Records for this task.
◆ ◆ ◆ ◆ ◆ ◆ ◆

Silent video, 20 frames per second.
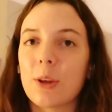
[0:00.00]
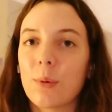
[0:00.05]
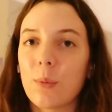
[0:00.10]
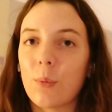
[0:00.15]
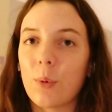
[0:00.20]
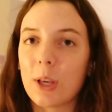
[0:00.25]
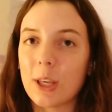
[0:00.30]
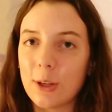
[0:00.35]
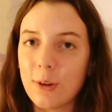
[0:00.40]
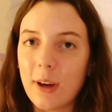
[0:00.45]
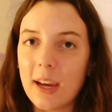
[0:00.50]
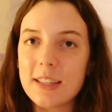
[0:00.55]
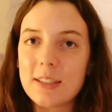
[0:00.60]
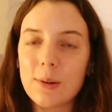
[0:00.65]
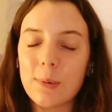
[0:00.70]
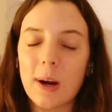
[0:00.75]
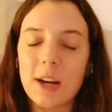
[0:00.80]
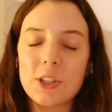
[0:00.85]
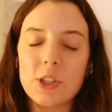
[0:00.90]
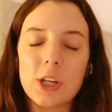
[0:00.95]
When you guys
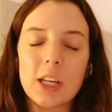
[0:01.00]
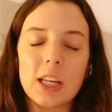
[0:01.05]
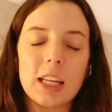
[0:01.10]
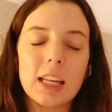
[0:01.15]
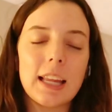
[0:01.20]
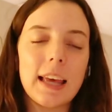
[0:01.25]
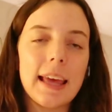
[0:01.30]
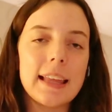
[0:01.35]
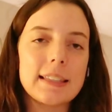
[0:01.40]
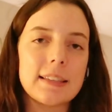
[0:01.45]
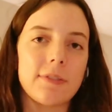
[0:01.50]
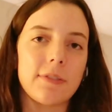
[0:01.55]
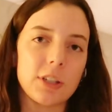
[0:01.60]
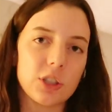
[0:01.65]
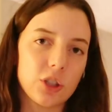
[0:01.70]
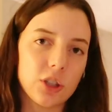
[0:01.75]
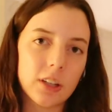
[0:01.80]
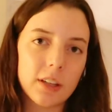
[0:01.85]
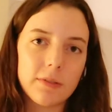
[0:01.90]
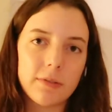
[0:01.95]
are watching, it's
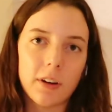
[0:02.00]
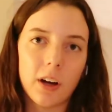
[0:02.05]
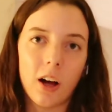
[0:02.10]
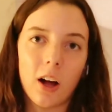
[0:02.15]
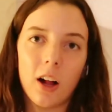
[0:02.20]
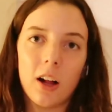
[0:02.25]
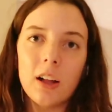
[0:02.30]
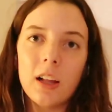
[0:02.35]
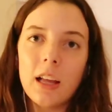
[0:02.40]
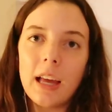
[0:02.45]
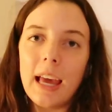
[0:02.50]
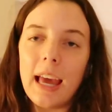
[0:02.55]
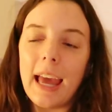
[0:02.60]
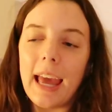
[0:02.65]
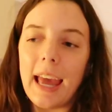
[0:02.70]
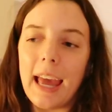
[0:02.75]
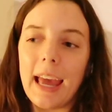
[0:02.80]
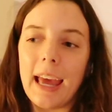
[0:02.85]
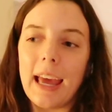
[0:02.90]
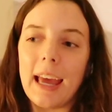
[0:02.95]
officially fall,
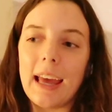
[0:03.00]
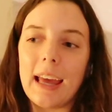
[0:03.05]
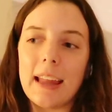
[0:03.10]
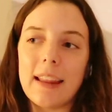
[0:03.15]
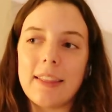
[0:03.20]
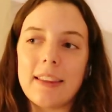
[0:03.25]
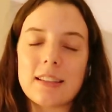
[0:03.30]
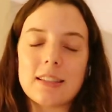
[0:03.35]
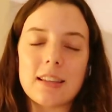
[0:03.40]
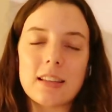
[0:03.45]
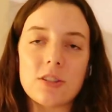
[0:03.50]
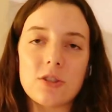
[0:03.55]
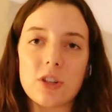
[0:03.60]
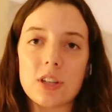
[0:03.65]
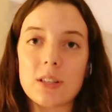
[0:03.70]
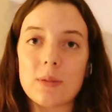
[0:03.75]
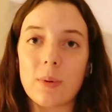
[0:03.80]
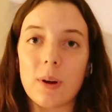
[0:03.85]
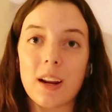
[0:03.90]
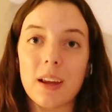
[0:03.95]
and this is
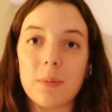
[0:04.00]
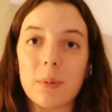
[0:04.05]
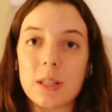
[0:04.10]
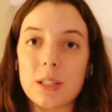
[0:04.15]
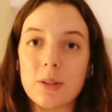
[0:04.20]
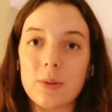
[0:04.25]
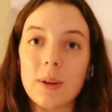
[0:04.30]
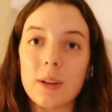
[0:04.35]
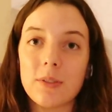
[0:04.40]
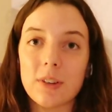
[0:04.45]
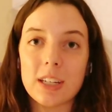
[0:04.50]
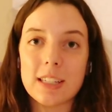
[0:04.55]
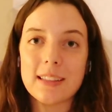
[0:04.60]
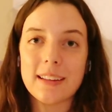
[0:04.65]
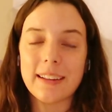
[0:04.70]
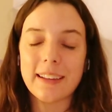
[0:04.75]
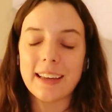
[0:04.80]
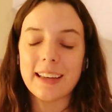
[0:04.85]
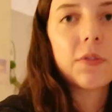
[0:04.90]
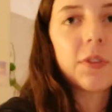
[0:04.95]
just what I've been doing recently.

◆ ◆ ◆ ◆ ◆ ◆ ◆

Assignment. The output should consist of every entry above, printed exactly, with the images removed.

Answer space.
Silent video, 20 frames per second.
[0:00.00]
[0:00.05]
[0:00.10]
[0:00.15]
[0:00.20]
[0:00.25]
[0:00.30]
[0:00.35]
[0:00.40]
[0:00.45]
[0:00.50]
[0:00.55]
[0:00.60]
[0:00.65]
[0:00.70]
[0:00.75]
[0:00.80]
[0:00.85]
[0:00.90]
[0:00.95]
When you guys
[0:01.00]
[0:01.05]
[0:01.10]
[0:01.15]
[0:01.20]
[0:01.25]
[0:01.30]
[0:01.35]
[0:01.40]
[0:01.45]
[0:01.50]
[0:01.55]
[0:01.60]
[0:01.65]
[0:01.70]
[0:01.75]
[0:01.80]
[0:01.85]
[0:01.90]
[0:01.95]
are watching, it's
[0:02.00]
[0:02.05]
[0:02.10]
[0:02.15]
[0:02.20]
[0:02.25]
[0:02.30]
[0:02.35]
[0:02.40]
[0:02.45]
[0:02.50]
[0:02.55]
[0:02.60]
[0:02.65]
[0:02.70]
[0:02.75]
[0:02.80]
[0:02.85]
[0:02.90]
[0:02.95]
officially fall,
[0:03.00]
[0:03.05]
[0:03.10]
[0:03.15]
[0:03.20]
[0:03.25]
[0:03.30]
[0:03.35]
[0:03.40]
[0:03.45]
[0:03.50]
[0:03.55]
[0:03.60]
[0:03.65]
[0:03.70]
[0:03.75]
[0:03.80]
[0:03.85]
[0:03.90]
[0:03.95]
and this is
[0:04.00]
[0:04.05]
[0:04.10]
[0:04.15]
[0:04.20]
[0:04.25]
[0:04.30]
[0:04.35]
[0:04.40]
[0:04.45]
[0:04.50]
[0:04.55]
[0:04.60]
[0:04.65]
[0:04.70]
[0:04.75]
[0:04.80]
[0:04.85]
[0:04.90]
[0:04.95]
just what I've been doing recently.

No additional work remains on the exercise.